AFTERNOON: Europe's largest waves and a chocolate-y old town
Conquering the steep slopes of Coimbra will leave you fatigued, calling for a fulfilling, gravy-heavy feijoada de javali—a wild boar dish at Zé Manel dos Ossos. With walls plastered with penciled notes and drawings in a no-frills setting, eating here is quite the relaxed, familial affair.
The rest of the afternoon is decidedly more fast-paced. Watching surfers take on the record-breaking 80- to 90-foot waves at Praia do Norte is a must-do. Big wave season runs from October to March and the Farol da Nazaré lighthouse is the best place to catch views. (Note: Surfing these waves is best left to the professionals.)

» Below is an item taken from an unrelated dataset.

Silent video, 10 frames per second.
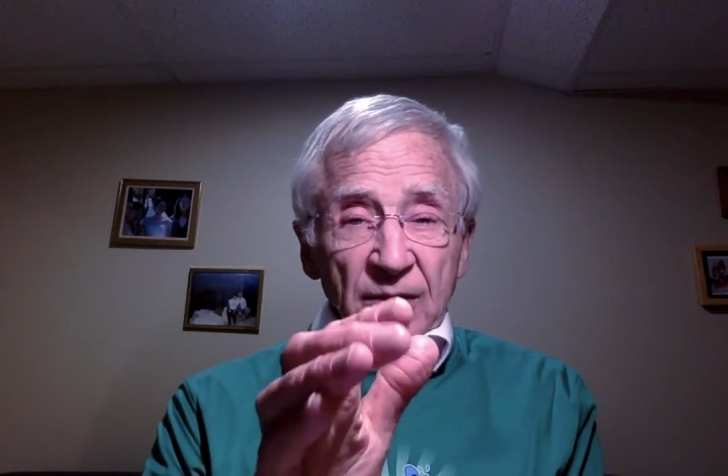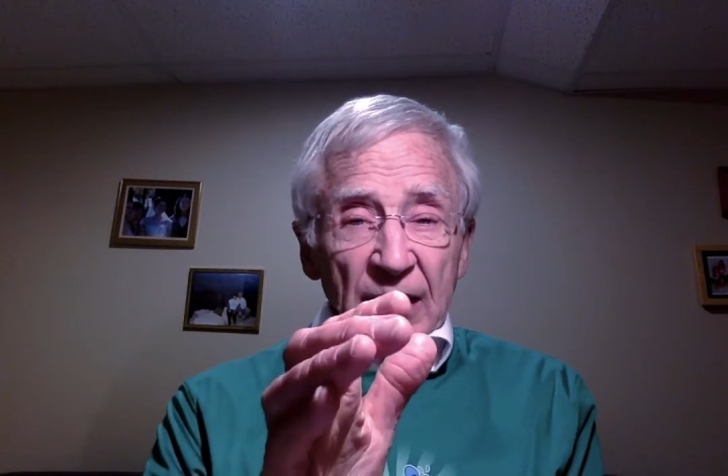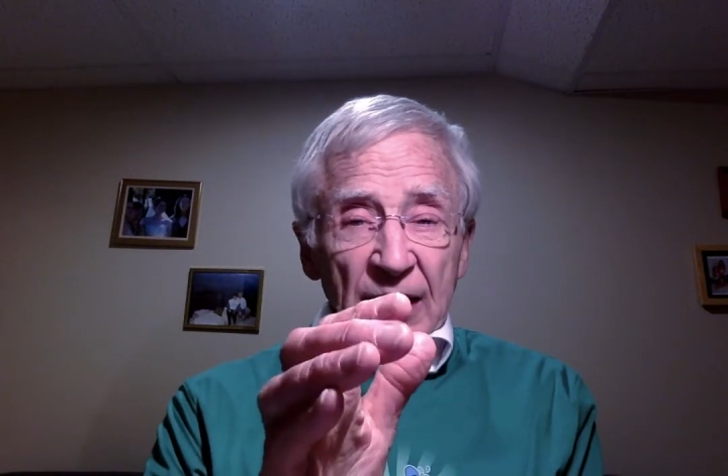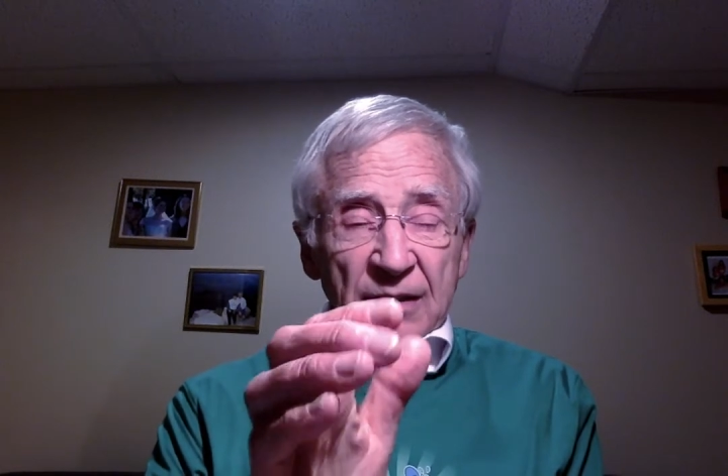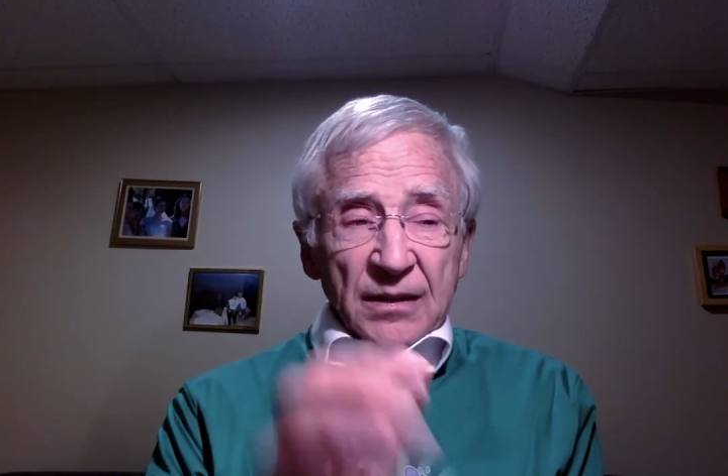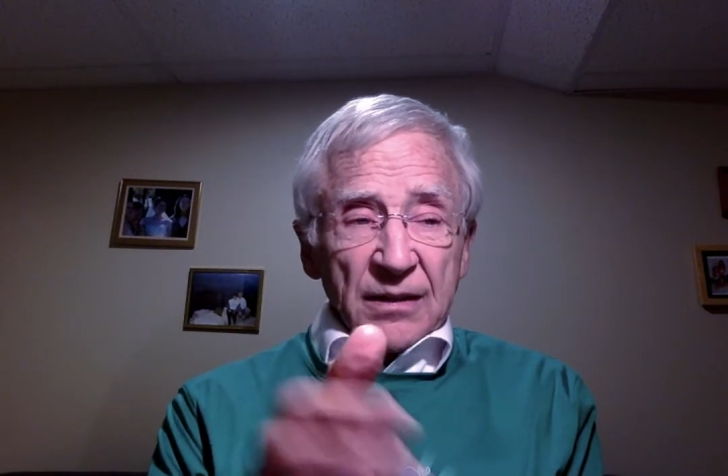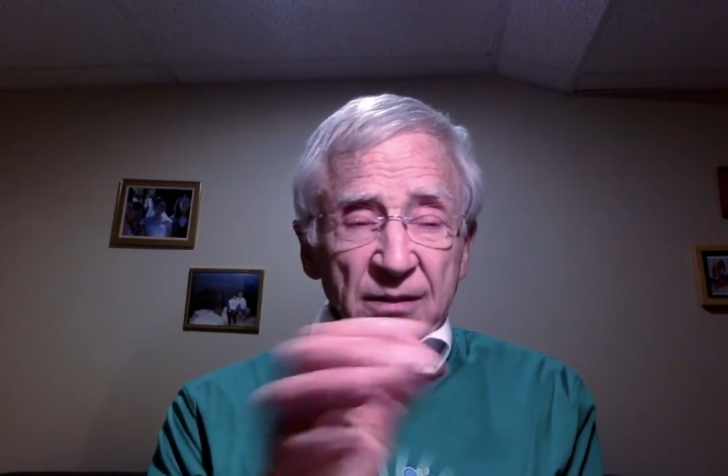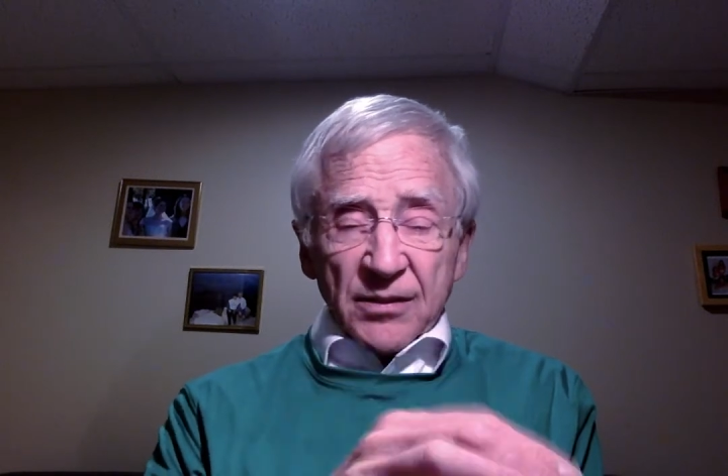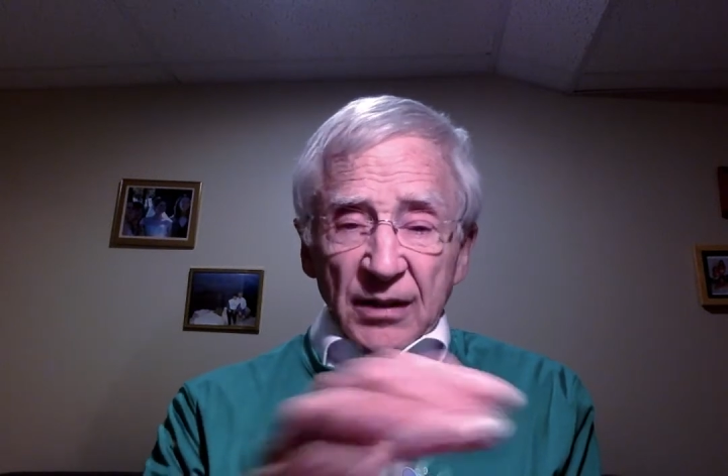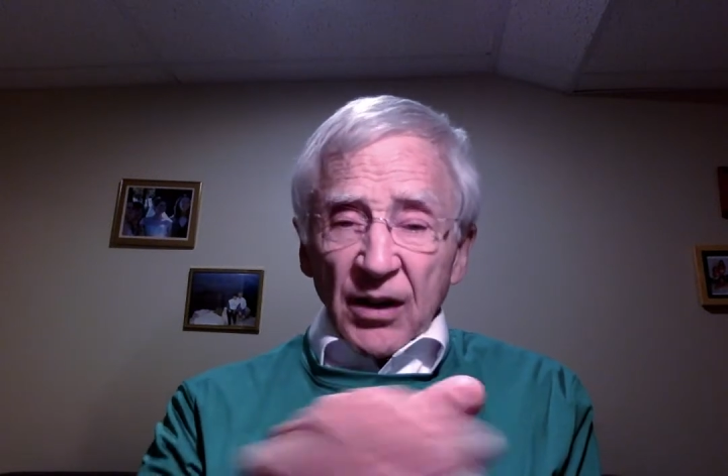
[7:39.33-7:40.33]
it,
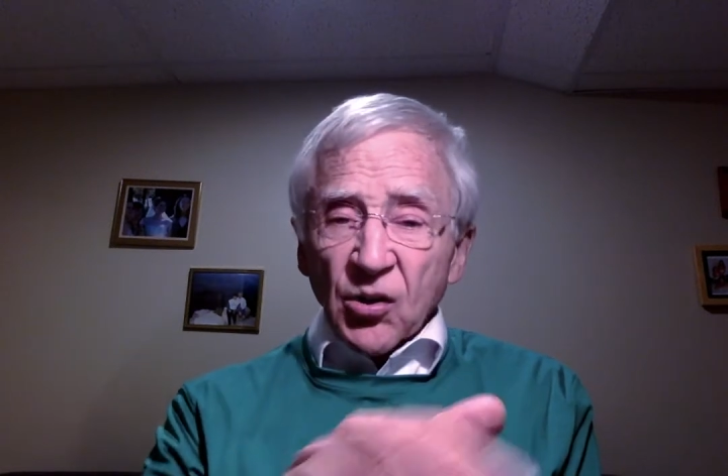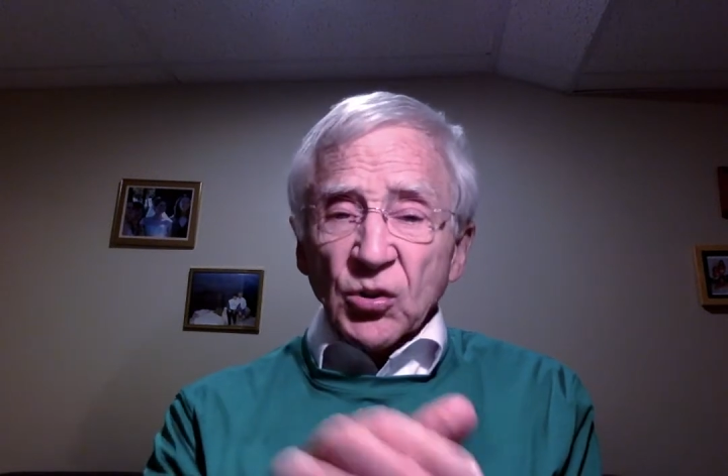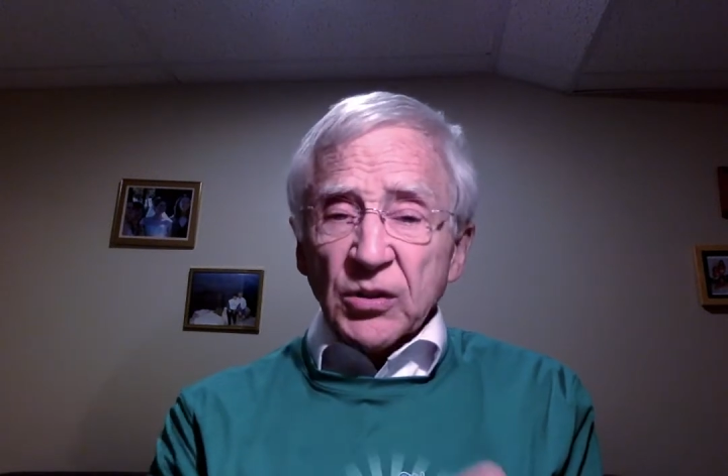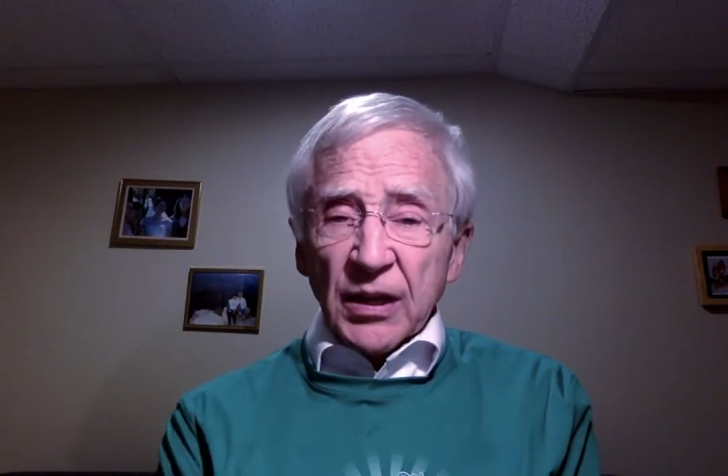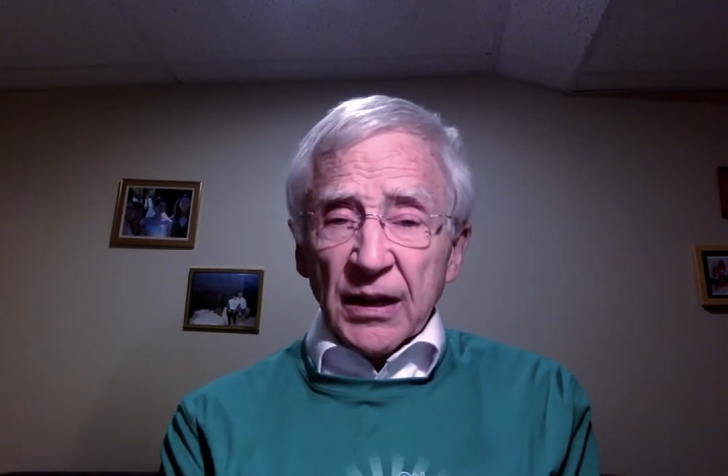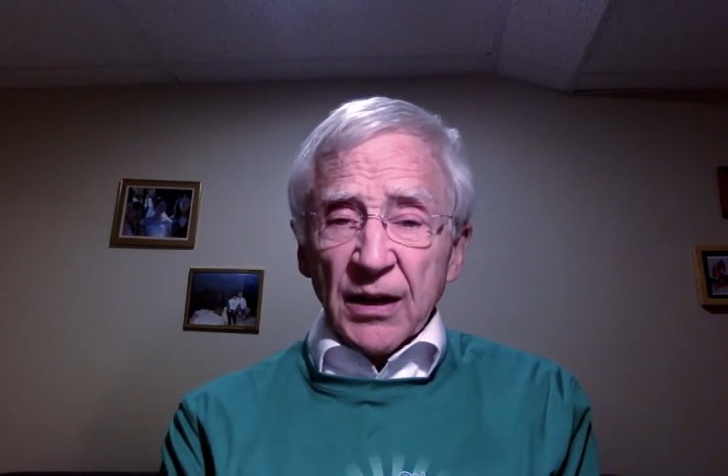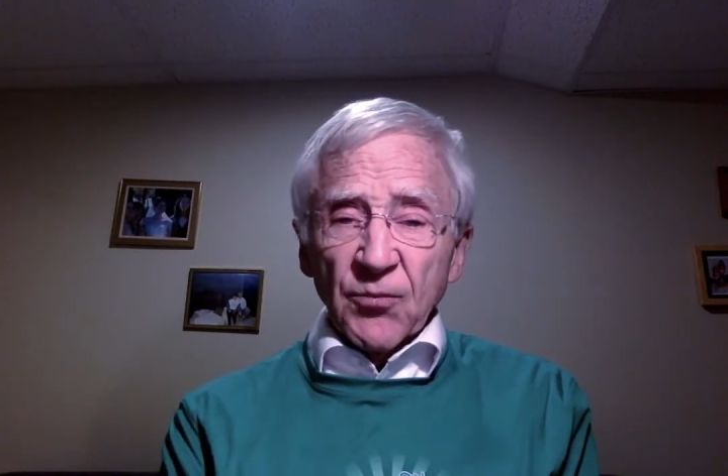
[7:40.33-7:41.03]
it's a good time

EVENING: The serenity of Óbidos
Once you’ve had your fill of death-defying surfing, hop back in the car: Another 40 minutes of driving along the A8 leads you to stunning Óbidos. Head right into the heart of this walled city, stopping by Capinha d'Óbidos for a hot chocolate or trying the local liqueur at Ginjinha da Porta 7 before visiting Castelo de Óbidos. Pass beneath the entrance arch to access the city walls on the left, where you can easily spend an hour traversing the elevated and sometimes narrow pathway to take some of the best aerial shots of Óbidos without a drone.
For dinner, feast on some oceanic fare—the grilled squid, octopus and sardines are excellent—at Adega do Ramada, next to the Óbidos Chocolate House, where you just might be able to squeeze in some chocolate bonbons or an ice cream roll should you finish dinner early. And if you finish late, don’t worry: Bar Ibn Errik Rex is one of the few places open late for one last shot of sour cherry liqueur to complete the night.
Total mileage: 78 miles
MORNING: The most flamboyant Palace of Pena
Kickstart your final morning with a salmon wrap and acai smoothie from Avocado Coffee & Healthy Food. After, take the A8 south for an hour and skirt Lisbon on the A16 to find yourself in Sintra. Park in the lot near the Portela de Sintra train station, as rental cars are prohibited from entering the old town. Switch to an Uber, tuktuk, or tourist bus 434 to get to the Park and National Palace of Pena.
Both the opulent interiors and bold exteriors deserve your attention, but if I had to pick, it’d be the secret paths along the lakes and through the woods that take the cake. Remember to book your tickets well in advance online to avoid standing in a disappointingly long line outside the palace.
AFTERNOON: Secret tunnels and hidden pools
Taxi down to the elegant Incomum for a late lunch of scallops with passion fruit risotto, accompanied by a vegetable soup starter. Make a beeline back to Quinta da Regaleira, a gothic castle most popular for the mossy, 88-feet deep spiral down the Initiation Well. It’s easy to spend another two hours here getting lost in its enchanting gardens, secret tunnels, and ornate castle. Pro tip: I stumbled upon Leda’s cave underneath the Regaleira Tower and loved the waterfall of Lago da Cascata.
EVENING: A cliffhanger end to the Iberian peninsula
Return to your car and drive out to catch a spectacular sunset at Cabo da Roca, a huge cliff at the end of the world—or at least the Atlantic-facing European mainland. As the sun winks out below the horizon, head to Lisbon for dinner at the family-owned Grelha do Carmo. Close off the last evening with a glass of red at the aptly named The Little Wine Bar or the hauntingly soulful melodies of fado at Tasca do Chico.